- Problem to solve -
Make an exact copy of every entry.

- Listed entries -
'''

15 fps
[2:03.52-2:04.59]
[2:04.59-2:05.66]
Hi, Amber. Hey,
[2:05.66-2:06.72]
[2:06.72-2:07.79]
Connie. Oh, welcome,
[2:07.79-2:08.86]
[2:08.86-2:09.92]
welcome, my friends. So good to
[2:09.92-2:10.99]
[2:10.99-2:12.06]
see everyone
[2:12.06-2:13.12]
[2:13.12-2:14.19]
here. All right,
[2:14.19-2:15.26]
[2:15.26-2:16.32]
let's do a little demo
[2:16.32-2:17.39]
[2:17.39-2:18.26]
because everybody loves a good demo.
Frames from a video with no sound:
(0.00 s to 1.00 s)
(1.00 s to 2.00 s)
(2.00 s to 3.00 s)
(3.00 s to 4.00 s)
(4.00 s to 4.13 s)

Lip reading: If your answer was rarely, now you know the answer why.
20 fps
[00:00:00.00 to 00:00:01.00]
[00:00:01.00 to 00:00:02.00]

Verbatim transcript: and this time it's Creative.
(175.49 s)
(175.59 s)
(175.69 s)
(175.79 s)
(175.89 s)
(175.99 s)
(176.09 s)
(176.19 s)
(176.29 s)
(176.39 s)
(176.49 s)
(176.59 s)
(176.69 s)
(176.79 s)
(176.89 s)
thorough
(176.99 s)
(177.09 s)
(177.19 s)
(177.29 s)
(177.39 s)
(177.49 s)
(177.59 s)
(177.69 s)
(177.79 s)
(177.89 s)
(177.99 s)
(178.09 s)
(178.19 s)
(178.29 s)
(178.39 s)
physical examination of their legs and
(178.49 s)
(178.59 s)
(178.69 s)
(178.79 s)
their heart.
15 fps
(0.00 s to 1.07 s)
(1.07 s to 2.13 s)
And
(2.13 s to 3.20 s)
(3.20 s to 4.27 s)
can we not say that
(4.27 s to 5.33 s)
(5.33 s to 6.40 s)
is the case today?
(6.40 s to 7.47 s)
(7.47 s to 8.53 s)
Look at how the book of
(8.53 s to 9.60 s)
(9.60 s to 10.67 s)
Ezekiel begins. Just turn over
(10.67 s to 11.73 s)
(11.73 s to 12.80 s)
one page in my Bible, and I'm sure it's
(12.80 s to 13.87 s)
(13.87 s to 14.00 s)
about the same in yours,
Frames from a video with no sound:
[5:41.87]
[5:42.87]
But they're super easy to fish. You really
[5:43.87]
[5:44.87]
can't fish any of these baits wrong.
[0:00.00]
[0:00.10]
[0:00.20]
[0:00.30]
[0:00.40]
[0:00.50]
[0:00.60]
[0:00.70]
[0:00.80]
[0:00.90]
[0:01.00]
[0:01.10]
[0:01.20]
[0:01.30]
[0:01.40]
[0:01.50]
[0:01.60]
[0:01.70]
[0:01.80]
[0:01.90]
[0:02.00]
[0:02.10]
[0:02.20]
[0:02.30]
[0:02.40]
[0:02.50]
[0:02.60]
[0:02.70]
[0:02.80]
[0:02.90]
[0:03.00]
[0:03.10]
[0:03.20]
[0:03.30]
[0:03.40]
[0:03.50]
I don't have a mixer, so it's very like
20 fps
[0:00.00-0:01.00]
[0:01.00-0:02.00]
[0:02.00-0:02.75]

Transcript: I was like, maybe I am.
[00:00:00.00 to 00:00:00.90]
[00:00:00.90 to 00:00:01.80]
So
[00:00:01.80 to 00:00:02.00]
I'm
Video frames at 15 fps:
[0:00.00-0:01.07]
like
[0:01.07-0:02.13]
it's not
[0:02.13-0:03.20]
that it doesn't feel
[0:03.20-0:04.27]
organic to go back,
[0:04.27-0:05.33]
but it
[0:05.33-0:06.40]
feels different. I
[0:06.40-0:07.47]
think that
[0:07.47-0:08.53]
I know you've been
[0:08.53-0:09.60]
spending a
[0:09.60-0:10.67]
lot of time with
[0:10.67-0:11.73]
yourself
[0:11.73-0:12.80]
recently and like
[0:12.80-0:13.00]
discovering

'''

- Answer to the exercise -
15 fps
[2:03.52-2:04.59]
[2:04.59-2:05.66]
Hi, Amber. Hey,
[2:05.66-2:06.72]
[2:06.72-2:07.79]
Connie. Oh, welcome,
[2:07.79-2:08.86]
[2:08.86-2:09.92]
welcome, my friends. So good to
[2:09.92-2:10.99]
[2:10.99-2:12.06]
see everyone
[2:12.06-2:13.12]
[2:13.12-2:14.19]
here. All right,
[2:14.19-2:15.26]
[2:15.26-2:16.32]
let's do a little demo
[2:16.32-2:17.39]
[2:17.39-2:18.26]
because everybody loves a good demo.
Frames from a video with no sound:
(0.00 s to 1.00 s)
(1.00 s to 2.00 s)
(2.00 s to 3.00 s)
(3.00 s to 4.00 s)
(4.00 s to 4.13 s)

Lip reading: If your answer was rarely, now you know the answer why.
20 fps
[00:00:00.00 to 00:00:01.00]
[00:00:01.00 to 00:00:02.00]

Verbatim transcript: and this time it's Creative.
(175.49 s)
(175.59 s)
(175.69 s)
(175.79 s)
(175.89 s)
(175.99 s)
(176.09 s)
(176.19 s)
(176.29 s)
(176.39 s)
(176.49 s)
(176.59 s)
(176.69 s)
(176.79 s)
(176.89 s)
thorough
(176.99 s)
(177.09 s)
(177.19 s)
(177.29 s)
(177.39 s)
(177.49 s)
(177.59 s)
(177.69 s)
(177.79 s)
(177.89 s)
(177.99 s)
(178.09 s)
(178.19 s)
(178.29 s)
(178.39 s)
physical examination of their legs and
(178.49 s)
(178.59 s)
(178.69 s)
(178.79 s)
their heart.
15 fps
(0.00 s to 1.07 s)
(1.07 s to 2.13 s)
And
(2.13 s to 3.20 s)
(3.20 s to 4.27 s)
can we not say that
(4.27 s to 5.33 s)
(5.33 s to 6.40 s)
is the case today?
(6.40 s to 7.47 s)
(7.47 s to 8.53 s)
Look at how the book of
(8.53 s to 9.60 s)
(9.60 s to 10.67 s)
Ezekiel begins. Just turn over
(10.67 s to 11.73 s)
(11.73 s to 12.80 s)
one page in my Bible, and I'm sure it's
(12.80 s to 13.87 s)
(13.87 s to 14.00 s)
about the same in yours,
Frames from a video with no sound:
[5:41.87]
[5:42.87]
But they're super easy to fish. You really
[5:43.87]
[5:44.87]
can't fish any of these baits wrong.
[0:00.00]
[0:00.10]
[0:00.20]
[0:00.30]
[0:00.40]
[0:00.50]
[0:00.60]
[0:00.70]
[0:00.80]
[0:00.90]
[0:01.00]
[0:01.10]
[0:01.20]
[0:01.30]
[0:01.40]
[0:01.50]
[0:01.60]
[0:01.70]
[0:01.80]
[0:01.90]
[0:02.00]
[0:02.10]
[0:02.20]
[0:02.30]
[0:02.40]
[0:02.50]
[0:02.60]
[0:02.70]
[0:02.80]
[0:02.90]
[0:03.00]
[0:03.10]
[0:03.20]
[0:03.30]
[0:03.40]
[0:03.50]
I don't have a mixer, so it's very like
20 fps
[0:00.00-0:01.00]
[0:01.00-0:02.00]
[0:02.00-0:02.75]

Transcript: I was like, maybe I am.
[00:00:00.00 to 00:00:00.90]
[00:00:00.90 to 00:00:01.80]
So
[00:00:01.80 to 00:00:02.00]
I'm
Video frames at 15 fps:
[0:00.00-0:01.07]
like
[0:01.07-0:02.13]
it's not
[0:02.13-0:03.20]
that it doesn't feel
[0:03.20-0:04.27]
organic to go back,
[0:04.27-0:05.33]
but it
[0:05.33-0:06.40]
feels different. I
[0:06.40-0:07.47]
think that
[0:07.47-0:08.53]
I know you've been
[0:08.53-0:09.60]
spending a
[0:09.60-0:10.67]
lot of time with
[0:10.67-0:11.73]
yourself
[0:11.73-0:12.80]
recently and like
[0:12.80-0:13.00]
discovering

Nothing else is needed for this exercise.